Yogurt “produced” on February 30: Chinese netizens (link in Chinese) recently spotted yogurt sold by Chinese dairy giant Mengniu Dairy labeled with an impossible production date of “February 30m 2012.” This raises understandable concerns about shoddy date labeling in general.

Poisoned baby milk: The Hong Kong government, exasperated by mainland Chinese parents clearing the territory’s supermarket shelves of foreign baby formula following a huge health scandal about Chinese milk in 2008, has now forbidden people from crossing its border into China with more than two cases of the milk powder.

Fake eggs: Egg forgery has been common since at least the 1990s, as dishonest traders concoct cheaply-produced artificial eggs to sell a a big profit. Last November, a Chinese newspaper discovered a batch of fake eggs that were cooked up with paraffin wax and gypsum powder and were selling at markets at bargain prices.
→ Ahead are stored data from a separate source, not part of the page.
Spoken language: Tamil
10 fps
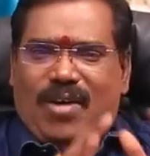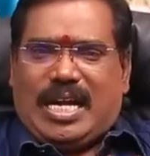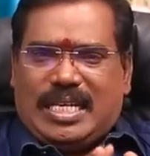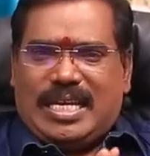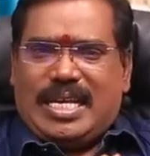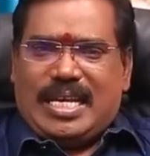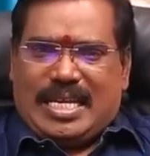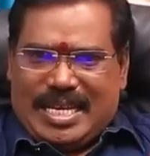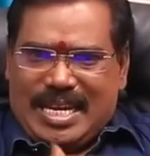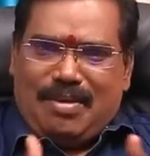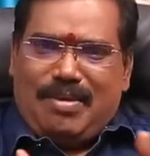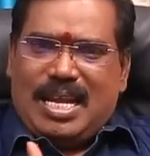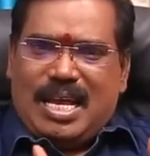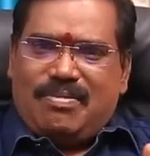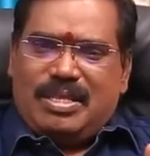வாழ்க்கையில்
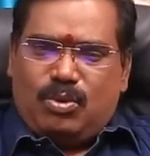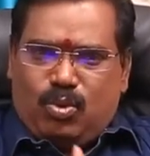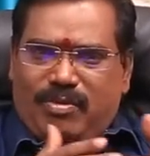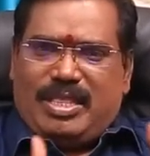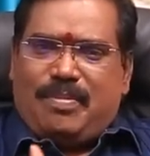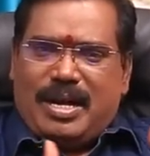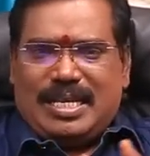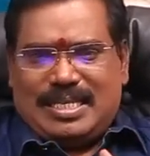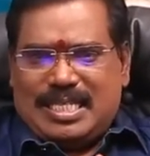இனிமேலாவது ஒரு விதமான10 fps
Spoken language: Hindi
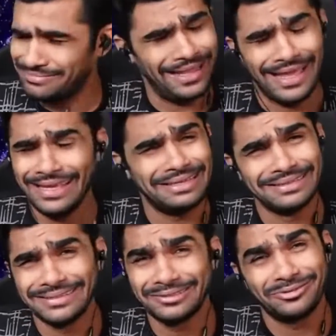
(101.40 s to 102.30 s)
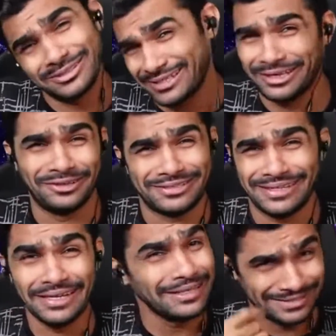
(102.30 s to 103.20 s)
नहीं कुछ करो
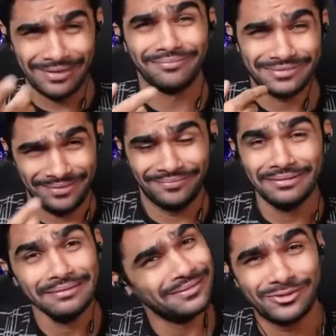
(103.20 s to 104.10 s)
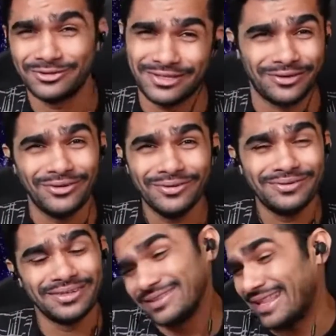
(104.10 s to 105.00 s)
सर सेम सेम कुछ करो
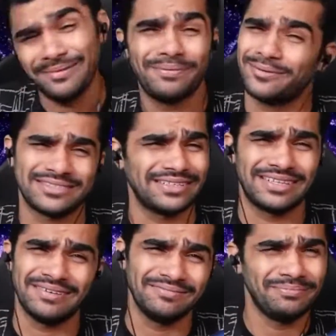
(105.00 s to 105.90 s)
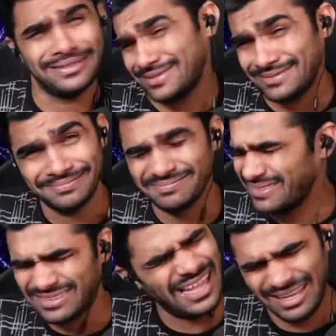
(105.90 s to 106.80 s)
नहीं पढ़ सकता प्लीज़
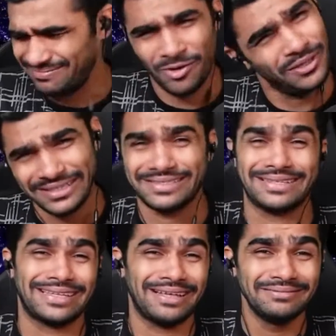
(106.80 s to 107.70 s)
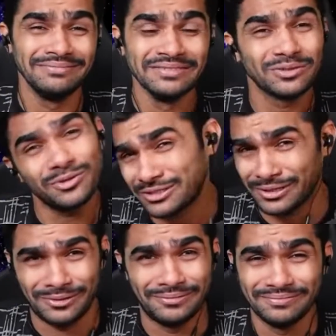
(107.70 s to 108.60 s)
नहीं हो ही नहीं सकता कुछ
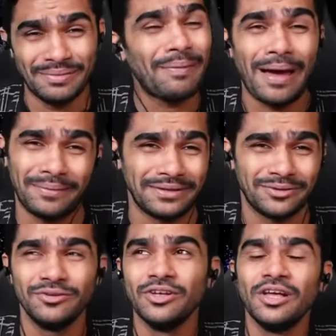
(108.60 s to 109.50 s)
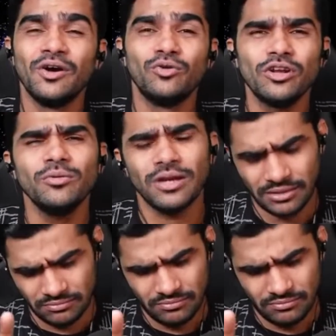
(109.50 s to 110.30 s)
करो मैं पाया पढ़ता हूँ उन्होंने बोला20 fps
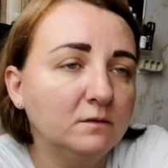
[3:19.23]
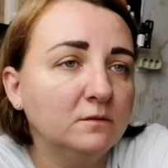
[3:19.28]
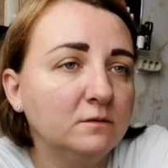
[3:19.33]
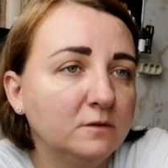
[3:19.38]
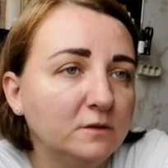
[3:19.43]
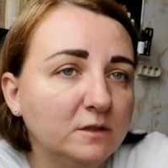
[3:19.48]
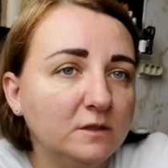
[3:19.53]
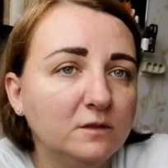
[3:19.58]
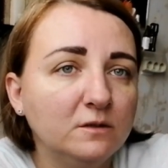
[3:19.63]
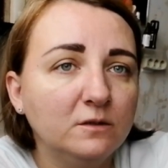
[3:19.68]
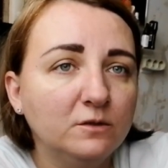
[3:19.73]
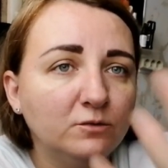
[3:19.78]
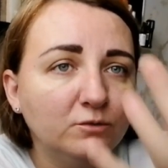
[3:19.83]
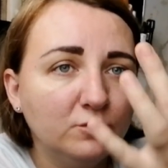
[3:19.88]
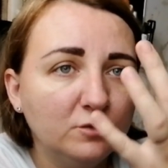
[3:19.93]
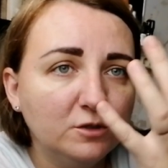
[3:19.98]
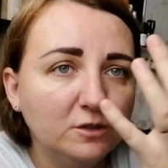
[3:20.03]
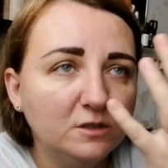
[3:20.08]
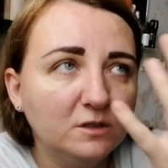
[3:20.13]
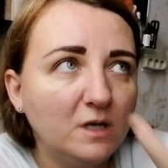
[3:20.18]
И тут
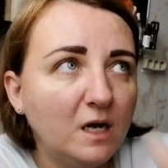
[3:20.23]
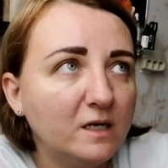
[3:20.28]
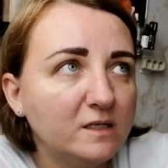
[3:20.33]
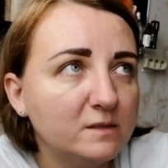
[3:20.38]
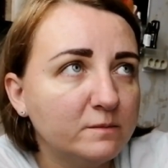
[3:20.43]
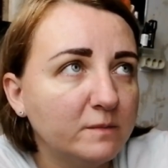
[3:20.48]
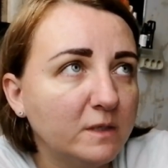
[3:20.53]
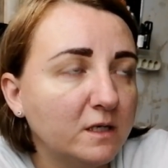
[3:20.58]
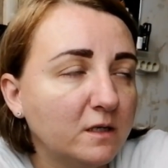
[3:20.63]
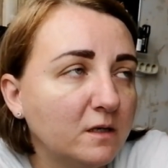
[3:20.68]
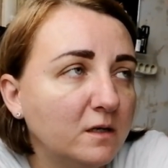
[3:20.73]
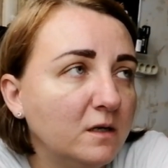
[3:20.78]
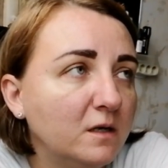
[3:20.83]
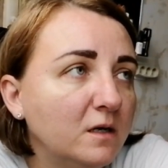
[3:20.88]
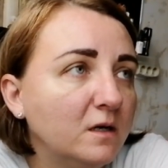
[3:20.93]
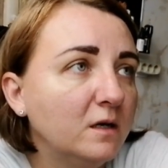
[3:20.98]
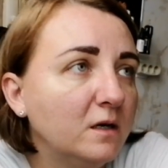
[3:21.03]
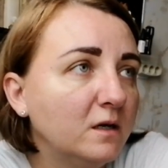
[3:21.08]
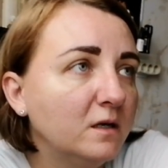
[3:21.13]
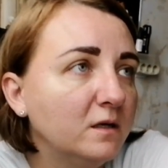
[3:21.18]
же и насморк
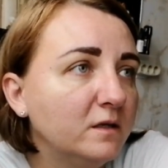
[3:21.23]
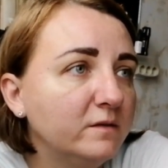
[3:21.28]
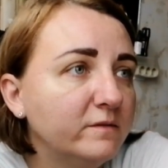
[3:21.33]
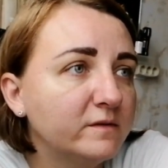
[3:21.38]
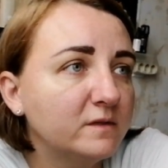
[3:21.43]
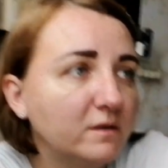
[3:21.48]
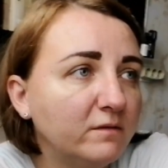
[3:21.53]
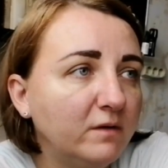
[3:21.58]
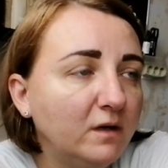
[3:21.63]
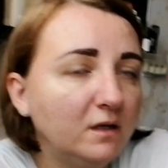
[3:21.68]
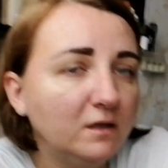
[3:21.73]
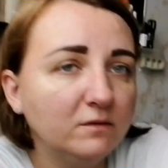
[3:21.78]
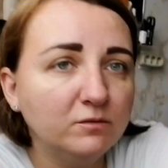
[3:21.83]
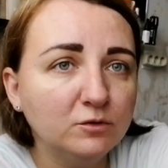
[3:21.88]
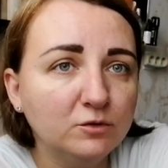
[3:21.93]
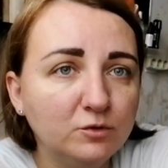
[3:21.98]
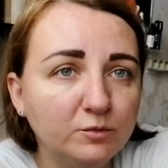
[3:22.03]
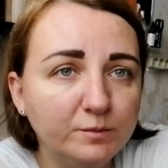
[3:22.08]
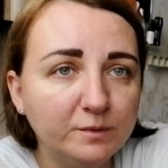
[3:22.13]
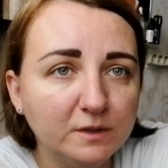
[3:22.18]
и вставала,
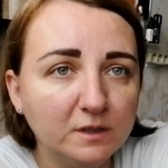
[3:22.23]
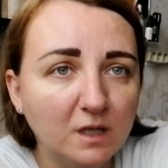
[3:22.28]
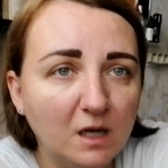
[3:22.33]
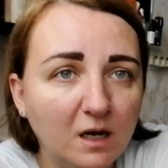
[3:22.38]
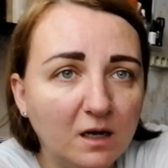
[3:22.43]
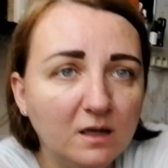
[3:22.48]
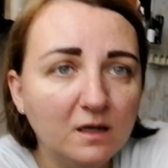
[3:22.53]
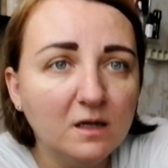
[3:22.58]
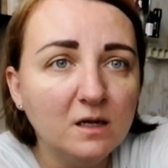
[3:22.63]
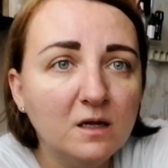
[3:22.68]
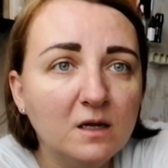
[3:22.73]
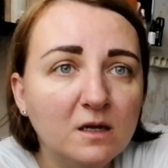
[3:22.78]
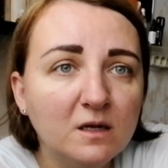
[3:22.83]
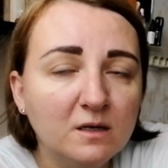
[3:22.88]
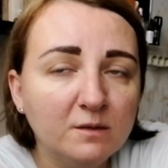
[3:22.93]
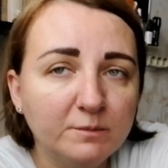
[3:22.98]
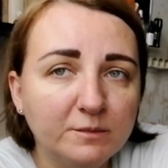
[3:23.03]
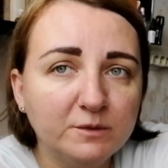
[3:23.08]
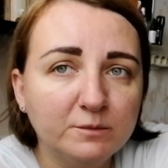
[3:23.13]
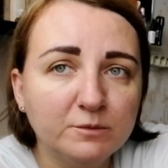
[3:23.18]
воду пила,
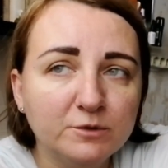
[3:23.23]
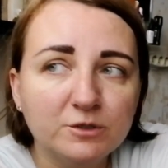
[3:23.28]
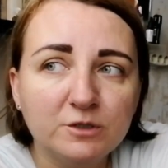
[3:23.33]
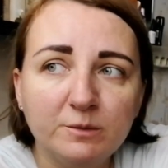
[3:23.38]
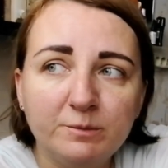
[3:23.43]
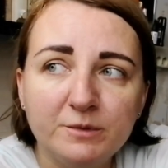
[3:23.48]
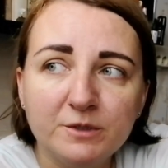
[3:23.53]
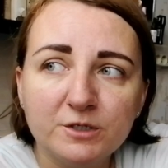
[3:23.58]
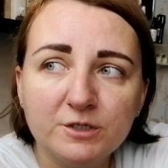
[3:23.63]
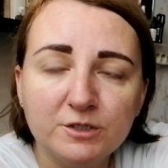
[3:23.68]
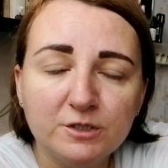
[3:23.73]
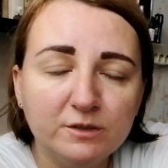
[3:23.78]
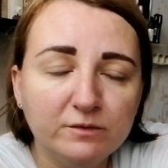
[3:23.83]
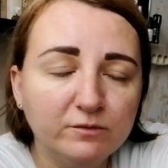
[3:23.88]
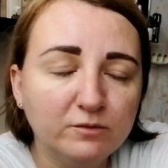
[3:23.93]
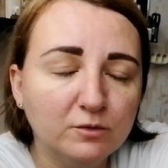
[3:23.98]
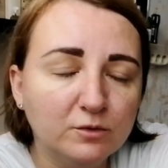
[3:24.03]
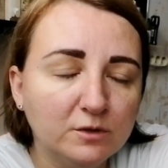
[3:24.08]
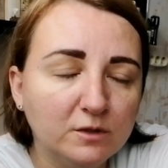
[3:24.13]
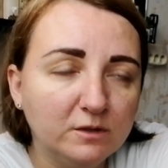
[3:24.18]
потому что першит в
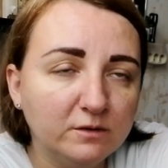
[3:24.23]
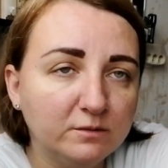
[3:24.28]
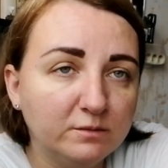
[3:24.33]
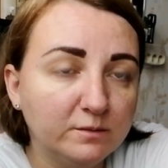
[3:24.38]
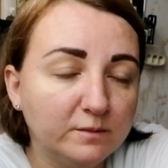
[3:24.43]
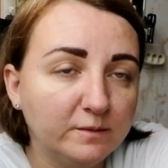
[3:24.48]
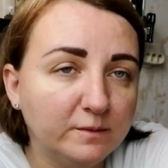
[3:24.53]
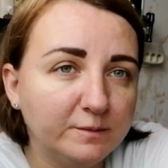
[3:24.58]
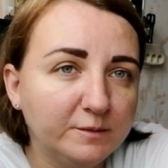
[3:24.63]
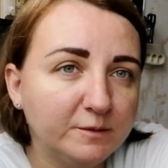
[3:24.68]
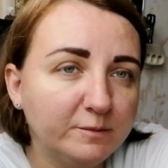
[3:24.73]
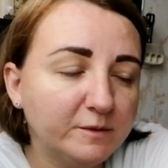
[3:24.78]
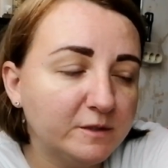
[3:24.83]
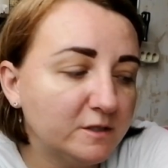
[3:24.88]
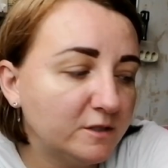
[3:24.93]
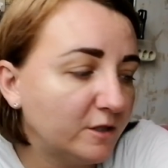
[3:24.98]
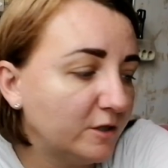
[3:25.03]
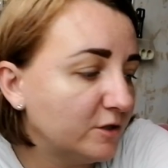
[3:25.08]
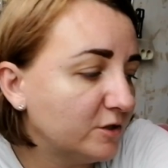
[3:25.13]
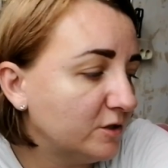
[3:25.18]
горле вообще
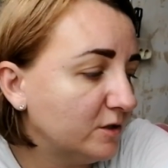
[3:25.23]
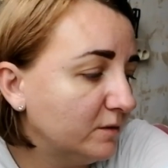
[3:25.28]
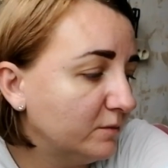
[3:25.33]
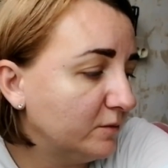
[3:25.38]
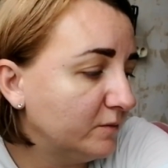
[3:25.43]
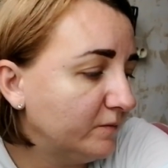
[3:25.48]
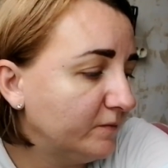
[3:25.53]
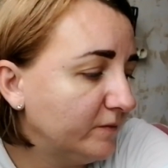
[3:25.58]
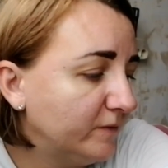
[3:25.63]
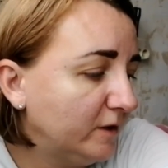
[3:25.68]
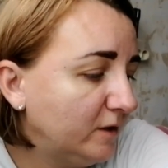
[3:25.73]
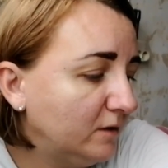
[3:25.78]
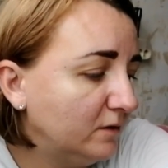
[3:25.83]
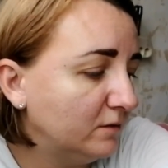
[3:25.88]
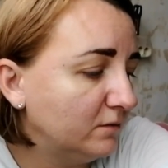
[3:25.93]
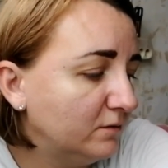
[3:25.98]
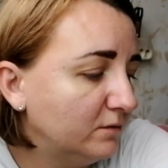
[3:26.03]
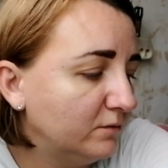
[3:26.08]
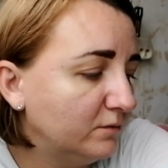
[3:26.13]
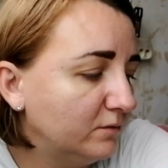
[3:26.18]
по-страшному. И
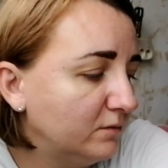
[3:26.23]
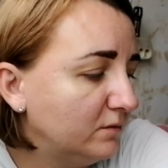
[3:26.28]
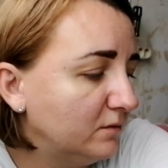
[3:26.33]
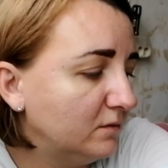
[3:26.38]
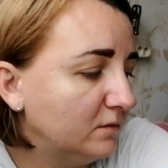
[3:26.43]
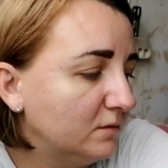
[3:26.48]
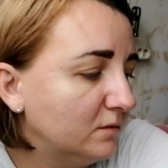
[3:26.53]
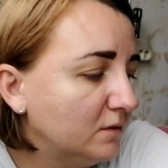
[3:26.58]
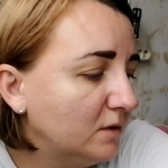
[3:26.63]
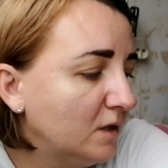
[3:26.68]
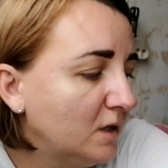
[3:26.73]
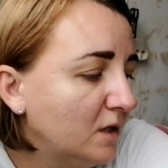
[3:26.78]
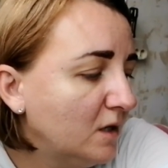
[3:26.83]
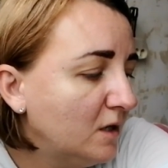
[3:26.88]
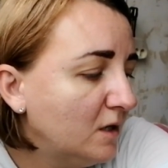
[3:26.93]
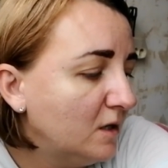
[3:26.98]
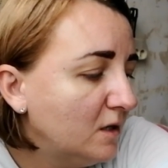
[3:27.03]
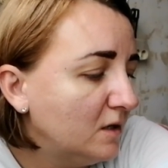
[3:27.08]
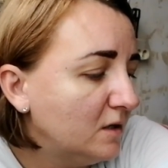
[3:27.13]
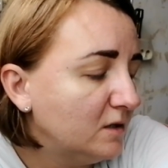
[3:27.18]
э,
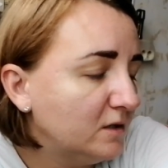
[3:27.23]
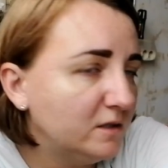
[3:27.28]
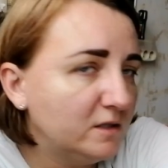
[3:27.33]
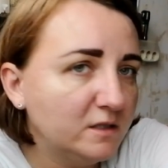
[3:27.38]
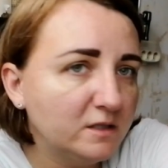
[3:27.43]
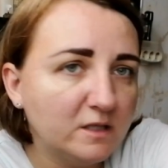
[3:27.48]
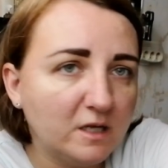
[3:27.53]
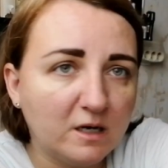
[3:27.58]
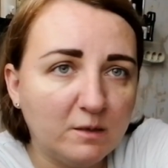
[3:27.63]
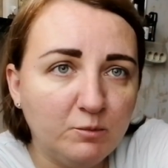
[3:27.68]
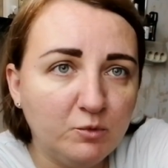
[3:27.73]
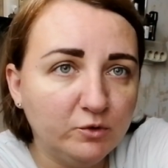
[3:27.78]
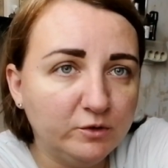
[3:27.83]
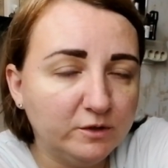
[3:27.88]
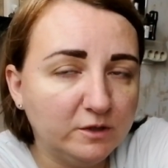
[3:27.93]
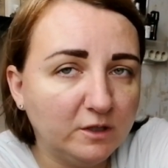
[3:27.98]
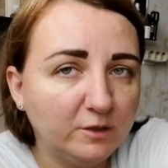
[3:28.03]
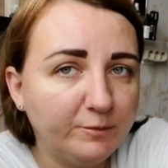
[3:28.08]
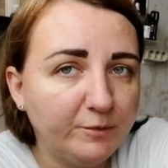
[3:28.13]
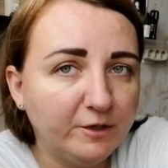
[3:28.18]
если на работе
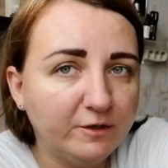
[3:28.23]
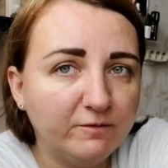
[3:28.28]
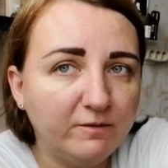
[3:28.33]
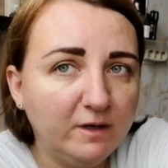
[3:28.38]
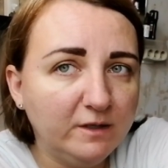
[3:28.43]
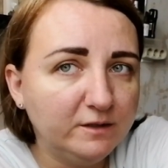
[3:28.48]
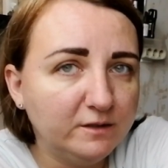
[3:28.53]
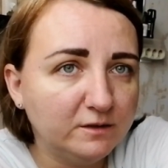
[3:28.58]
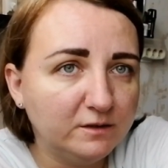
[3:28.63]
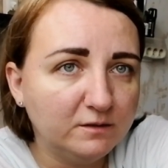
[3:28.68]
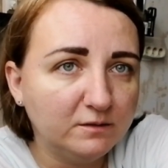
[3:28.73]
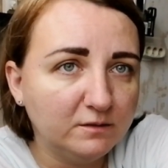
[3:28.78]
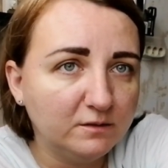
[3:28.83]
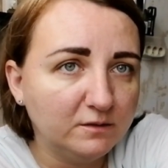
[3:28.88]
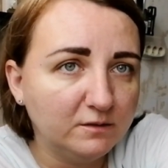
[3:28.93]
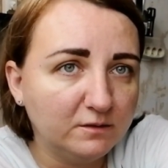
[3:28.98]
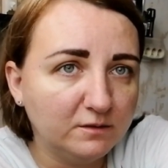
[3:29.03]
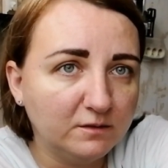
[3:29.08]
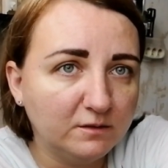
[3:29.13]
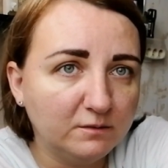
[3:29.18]
так прихватит,
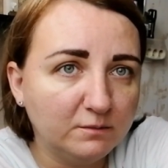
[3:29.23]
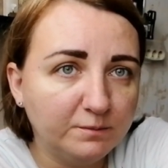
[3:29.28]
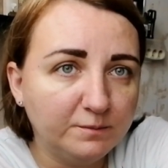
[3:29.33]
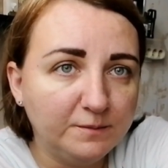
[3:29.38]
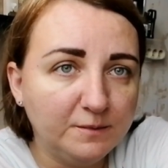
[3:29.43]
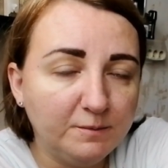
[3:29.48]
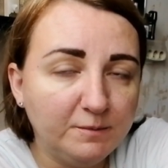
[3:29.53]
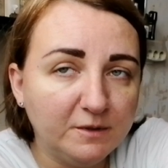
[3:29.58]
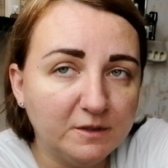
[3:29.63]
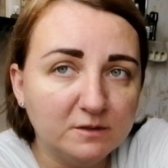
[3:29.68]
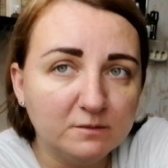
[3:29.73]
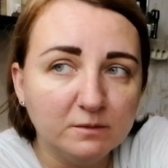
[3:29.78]
э, пипец.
Exploding watermelons: In 2011, eastern Chinese farmers keen to grow a bumper crop applied a dangerous growth accelerator to watermelons. The result, as The Guardian reported here, was fields of melons exploding “like landmines.” The scandal exposed overworked Chinese farmers’ dependence on chemical fertilizers.

Insecticide in breakfast buns. The mantou, a doughy steamed bun, is a breakfast and snack staple across China. In 2009, Chinese and Taiwanese media reported (link in Chinese) claims by a mantou trader in China’s Shaanxi province that some manufacturers were lacing the buns with a poisonous insecticide that also increased the product’s “umami,”the elusive “fifth taste” valued highly in Asian cooking.

Cadmium-laced rice:  Chinese media regularly report discoveries of rice contaminated with dangerous levels of the heavy metal cadmium. Here is a report on the topic from late February. And here is a Wall Street Journal summary of others from February 2011. The WSJ said cadmium is associated with: “high blood pressure, fluid accumulation in the lungs and a potentially fatal softening of the bones.” The toxic metal likely gets into soil when factories dump industrial waste into rivers.